Thank you Joakim. So let's summarize the presentation and then move to the Q&A session. Financially we've been off to a slow start this year due to the ongoing continued issues in Asia and the self-imposed proactive strict ring-transit of regulated markets in Europe. As a consequence and in combination with ongoing investments into expansion, our profitability in Q1 comes out on the low end of our estimated full year range and this is of course not good even though we always have quarterly variations. The revenue growth has simply been slower than what we have capacity for. However, am I unhappy with the overall development in the quarter? Definitely not, because everything that we have done support the mission to increase the gap to competition. 2025 will be yet another great year for evolution. That is the bottom line. We are more paranoid than ever and working with an incredibly strong product roadmap and continued studio expansion. We see strong underlying demand. Both the studios in the Philippines and Brazil will be state of the art using all expertise and experience that we have built during our soon 20 years history. On the game side, as said before, we will deliver experiences that players have never seen before. As Joakim mentioned, next week we will hold our annual general meeting that among other things will resolve on the board's dividend proposal. We remain committed to deliver strong shareholder returns under our capital allocation framework. As a last remark, as you know, we always aim to make evolution a bit better every day and we have no time to waste. We are already entering May, which practically means that Christmas is around the corner. It's full speed ahead for all our teams and I look forward to what the rest of the year will bring. With that as an end remark, we move to questions. Next slide, please. The first one out is
Ask a question, please dial pound key five on your telephone keypad. To enter the queue, if you wish to withdraw your question, please dial pound key six on your telephone keypad. Question comes from Oscar Ronkvist from ABG Sundal Collier. Please go ahead.

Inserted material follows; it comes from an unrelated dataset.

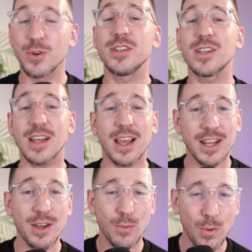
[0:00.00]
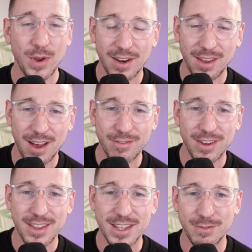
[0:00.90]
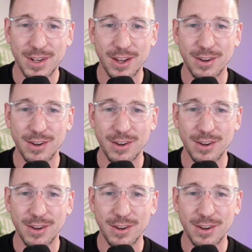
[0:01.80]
is exactly what we're going to cover in this video.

Thank you. Good morning, good morning Martin, good morning Joakim. Thanks for taking my question. So my first question would just be on the ring fencing in Europe. So you said it started in February and it obviously had quite a big impact on the numbers in Europe. So could you say anything on sort of when that started in February? Was it like one month contribution or was it two months contribution in Q1?
It's a good estimate to count on two months contribution in the first quarter.

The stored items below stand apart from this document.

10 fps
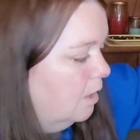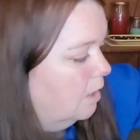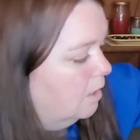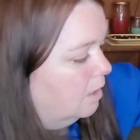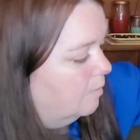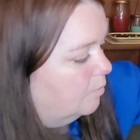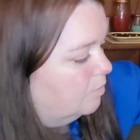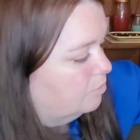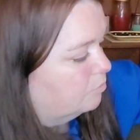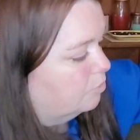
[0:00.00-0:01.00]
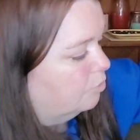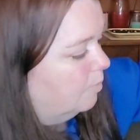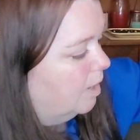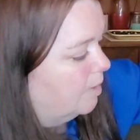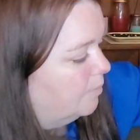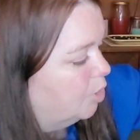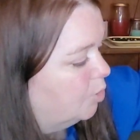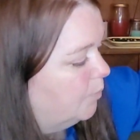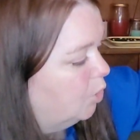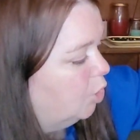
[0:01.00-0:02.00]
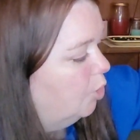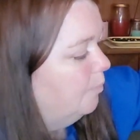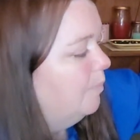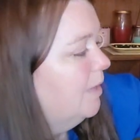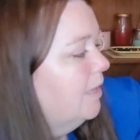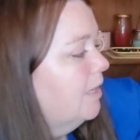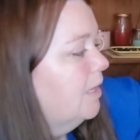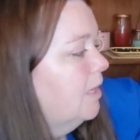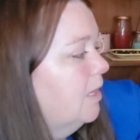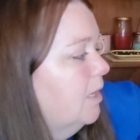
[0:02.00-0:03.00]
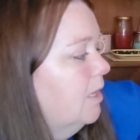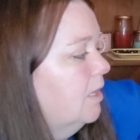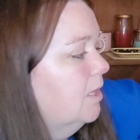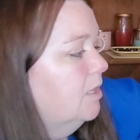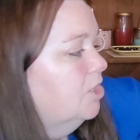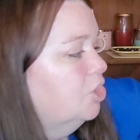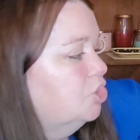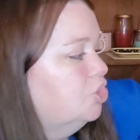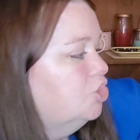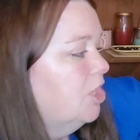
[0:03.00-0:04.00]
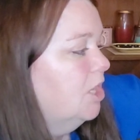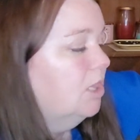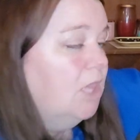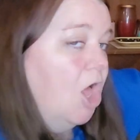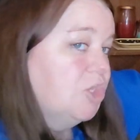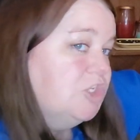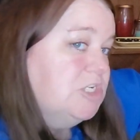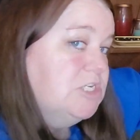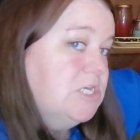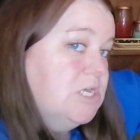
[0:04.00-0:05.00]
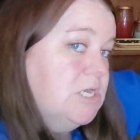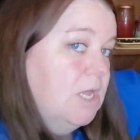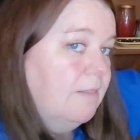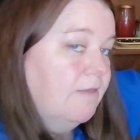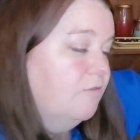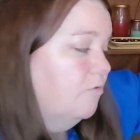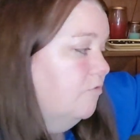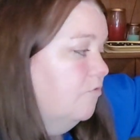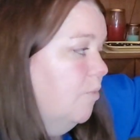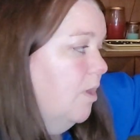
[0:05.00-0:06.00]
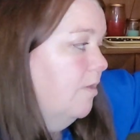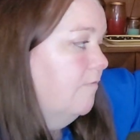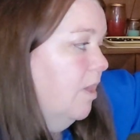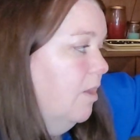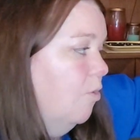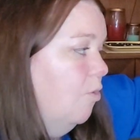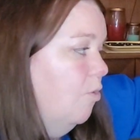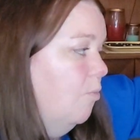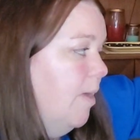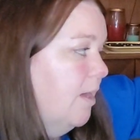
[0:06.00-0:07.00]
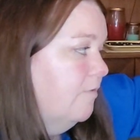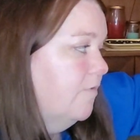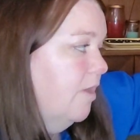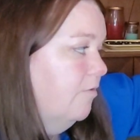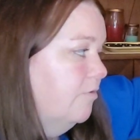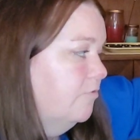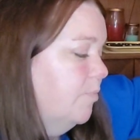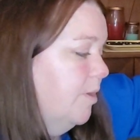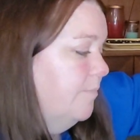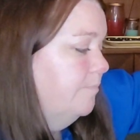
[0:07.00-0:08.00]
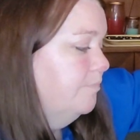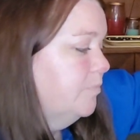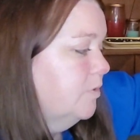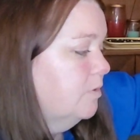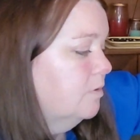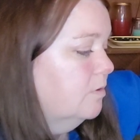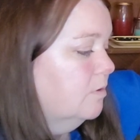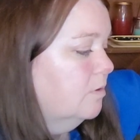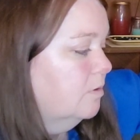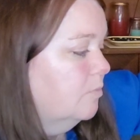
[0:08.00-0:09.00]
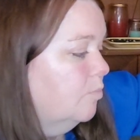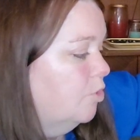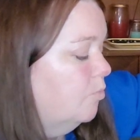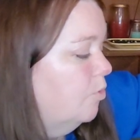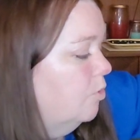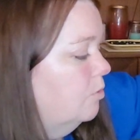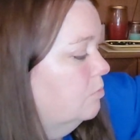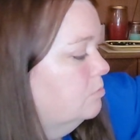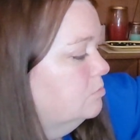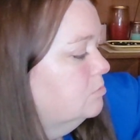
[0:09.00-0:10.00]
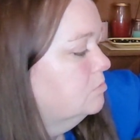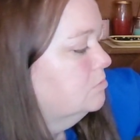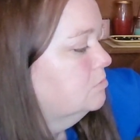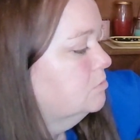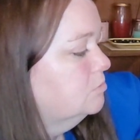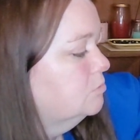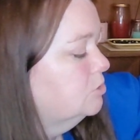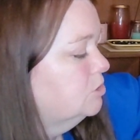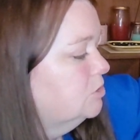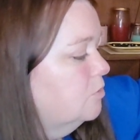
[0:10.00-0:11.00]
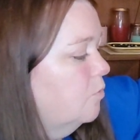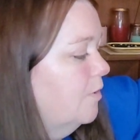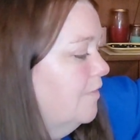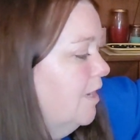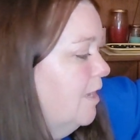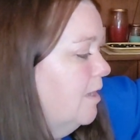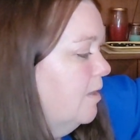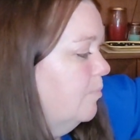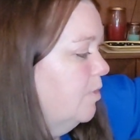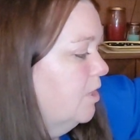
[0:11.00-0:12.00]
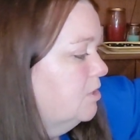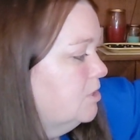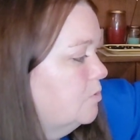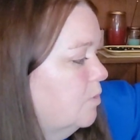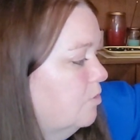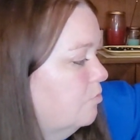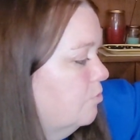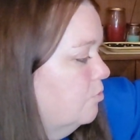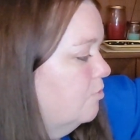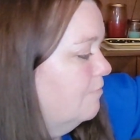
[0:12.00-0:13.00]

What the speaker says: I went through my purple Bic Gelosity. I like those as well. I've got a whole pack of colors, but purple was the one that I picked and went through the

Perfect, thank you. And then I know it's, you know, very difficult even for you but I mean, you always say had two percentage points FX headwinds and, you know, the it appears like, you know, two to three percentage points headwind from European ring fencing in Q1. Is it any, you know, in any way possible to sort of quantify the cyber attacks impact so we can get a little bit better sense of the underlying growth in the quarter?
It's very hard to quantify the Asian growth. I mean, we have now three quarters in a row where we are essentially flat. If you go back three quarters before that or even a little bit longer, you will see that we quarter on quarter had a much better growth. Of course, we might not see that we even if we turn this around in a couple quarters that come back to the same level. But of course, we should have a quarter on quarter growth.
All right, perfect. So, and then just again on the cyber attacks. So, you have gotten that from, I think you started mentioning that in Q3 last year. So, this is now the third quarter that you mentioned it. So, can you talk a little bit about how the development has been going? I mean, have you seen more pressures than you initially did after you started that with just thinking on the revenue side if you limit the access to some aggregators possibly and so on? So, is the headwind becoming bigger initially when you stop the distribution to some aggregators and we'll see that picking up in the next few quarters or has it been quite stable over the last couple of quarters?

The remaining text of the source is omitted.